View from the House – Nick Gibb

The House of Commons has just voted through a statutory instrument that will cost British industry some #8.9bn over the next four years.

The Corporation Tax (Instalment Payments) Regulations 1998 was passed on 1 March 1999 by 289 votes to 130. It introduces the new quarterly payments for corporation tax necessitated by the abolition of ACT.

This is a massive but low-profile tax rise which, when combined with the #5.2bn windfall tax, the #5bn-a-year tax on pension funds and the #15bn regulatory burden on business, brings the total stealth taxes on business to some #40bn. These are staggering sums of money to take from British business – money which could otherwise have been spent on investment and job creation.

The new corporation tax regime will apply to all 20,000 of Britain’s largest companies, which will have to pay their tax bills in four quarterly instalments, beginning after the sixth month of an accounting period.

This means companies will have to estimate taxable profits for the full year ahead and base payments on those forecasts.

No company can make accurate predictions about sales levels, changes in taste or fashion, popularity of a competitor’s products, state of the economy or interest rate levels. And yet, they will be hit with an interest charge at 2% over base rate for any underpayments of tax. Penalties equal to 200% of such interest will also be imposed if the underpayment arose as a result of ‘reckless’ calculations. But there is no indication of what is meant by ‘reckless’ and how much effort a company is expected to make in its profits estimate to avoid the charge.

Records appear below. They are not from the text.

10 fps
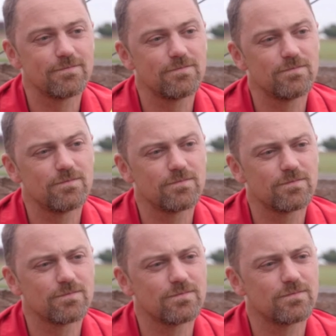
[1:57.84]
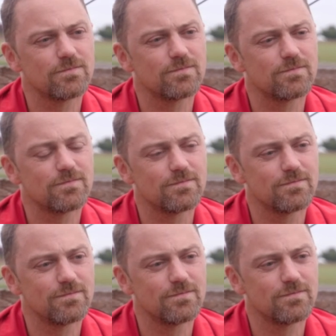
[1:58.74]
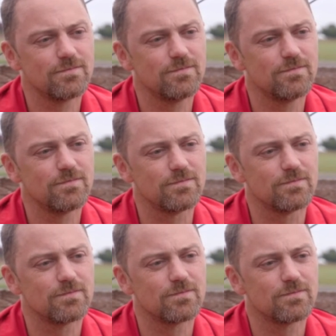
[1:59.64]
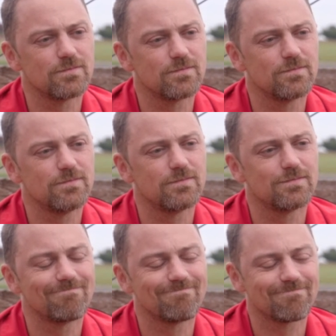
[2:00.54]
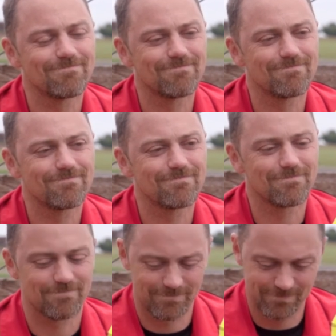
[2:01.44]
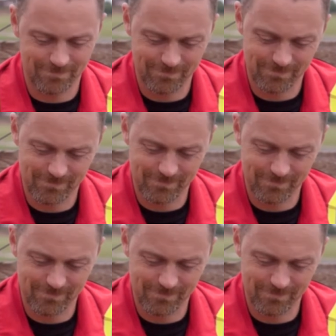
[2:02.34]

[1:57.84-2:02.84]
(not speaking)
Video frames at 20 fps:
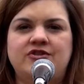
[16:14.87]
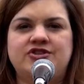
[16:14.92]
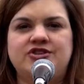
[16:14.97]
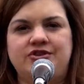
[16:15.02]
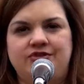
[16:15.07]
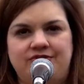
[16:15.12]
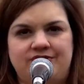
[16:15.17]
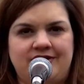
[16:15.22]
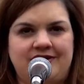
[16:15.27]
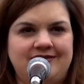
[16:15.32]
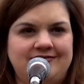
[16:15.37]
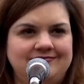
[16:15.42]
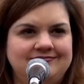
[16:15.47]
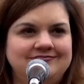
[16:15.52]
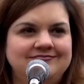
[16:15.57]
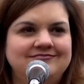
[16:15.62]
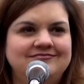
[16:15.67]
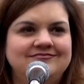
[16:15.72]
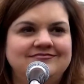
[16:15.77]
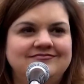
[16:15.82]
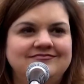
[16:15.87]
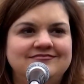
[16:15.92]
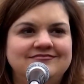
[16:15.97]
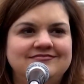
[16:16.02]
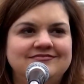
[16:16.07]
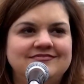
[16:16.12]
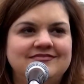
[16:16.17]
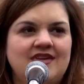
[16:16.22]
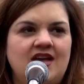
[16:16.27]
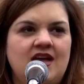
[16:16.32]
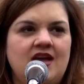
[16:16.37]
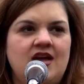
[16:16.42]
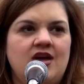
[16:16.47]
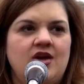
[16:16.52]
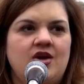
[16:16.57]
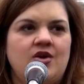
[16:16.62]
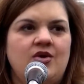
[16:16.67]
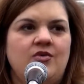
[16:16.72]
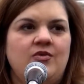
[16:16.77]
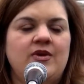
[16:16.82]
children.
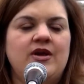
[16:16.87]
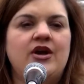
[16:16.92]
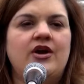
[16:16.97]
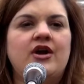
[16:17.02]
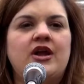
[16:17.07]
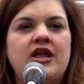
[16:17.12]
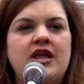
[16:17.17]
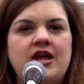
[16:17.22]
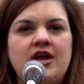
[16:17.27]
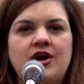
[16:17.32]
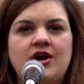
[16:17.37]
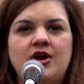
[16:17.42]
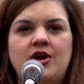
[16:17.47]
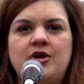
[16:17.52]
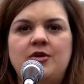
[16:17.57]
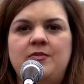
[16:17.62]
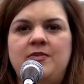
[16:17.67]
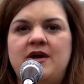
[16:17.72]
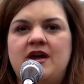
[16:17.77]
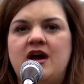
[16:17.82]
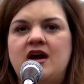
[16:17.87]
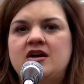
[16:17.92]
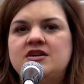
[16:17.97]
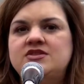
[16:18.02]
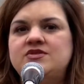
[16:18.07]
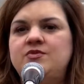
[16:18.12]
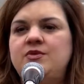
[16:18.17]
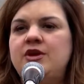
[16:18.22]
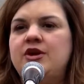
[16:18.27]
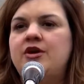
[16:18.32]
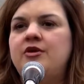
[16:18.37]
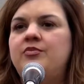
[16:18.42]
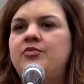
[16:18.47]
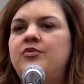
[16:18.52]
We are here because we are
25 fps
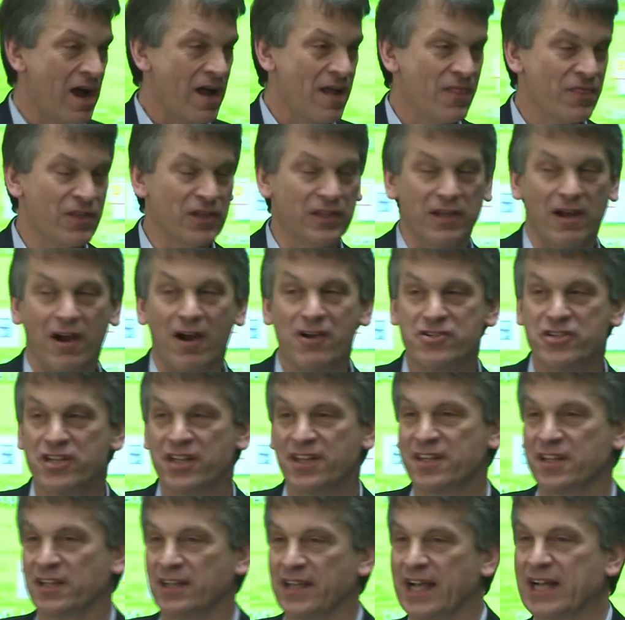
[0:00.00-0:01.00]
the
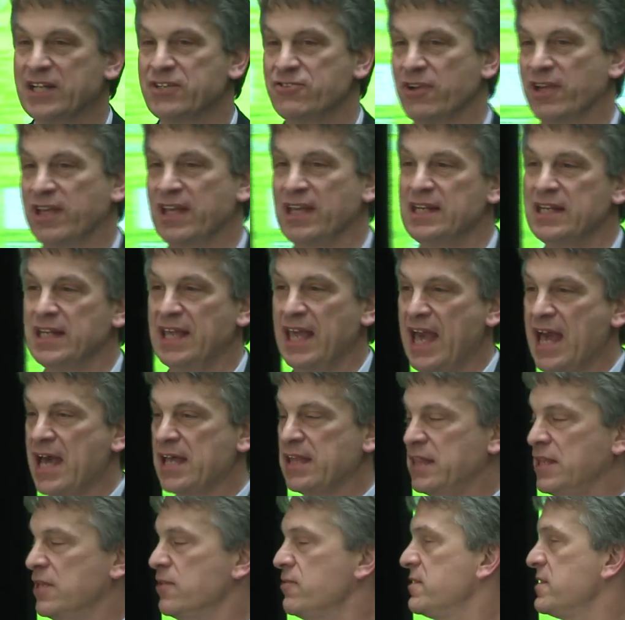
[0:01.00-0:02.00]
largest electric and
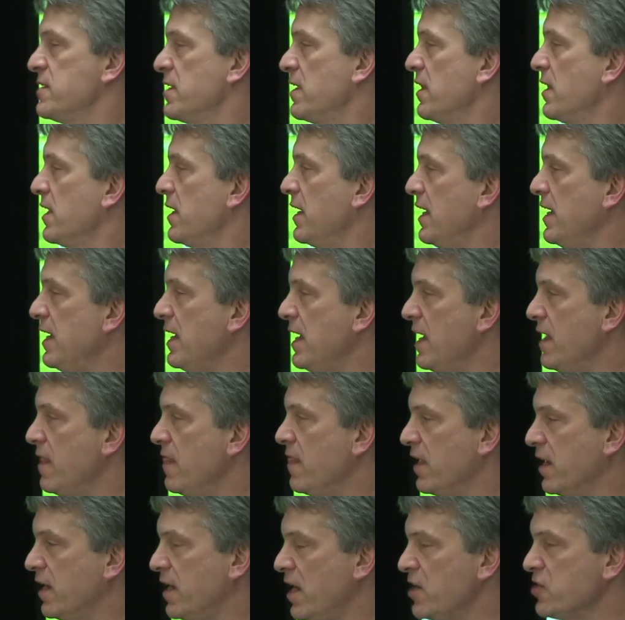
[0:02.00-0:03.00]
gas utility in
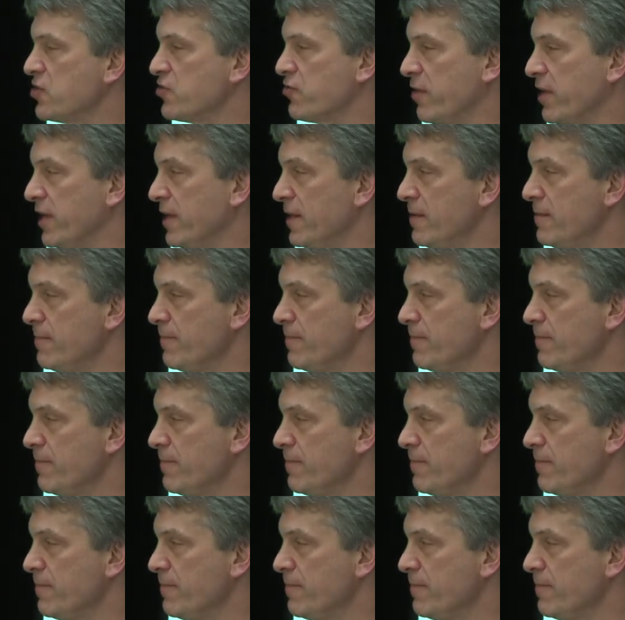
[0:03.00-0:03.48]
the country,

We now have a hugely burdensome corporation tax system; not as a result of carefully constructed and well-motivated reform, but as a remedy to the chaos created by the government’s first Budget, when it abolished repayment of dividend tax credits to pension funds. That led to the abolition of foreign income dividends which, following protests, then led to the abolition of ACT and consequently – to plug the cash flow gap this would cause – to the introduction of quarterly payments.

It is a shambles and British industry will pay the price.

Nick Gibb is Conservative MP for Bognor Regis.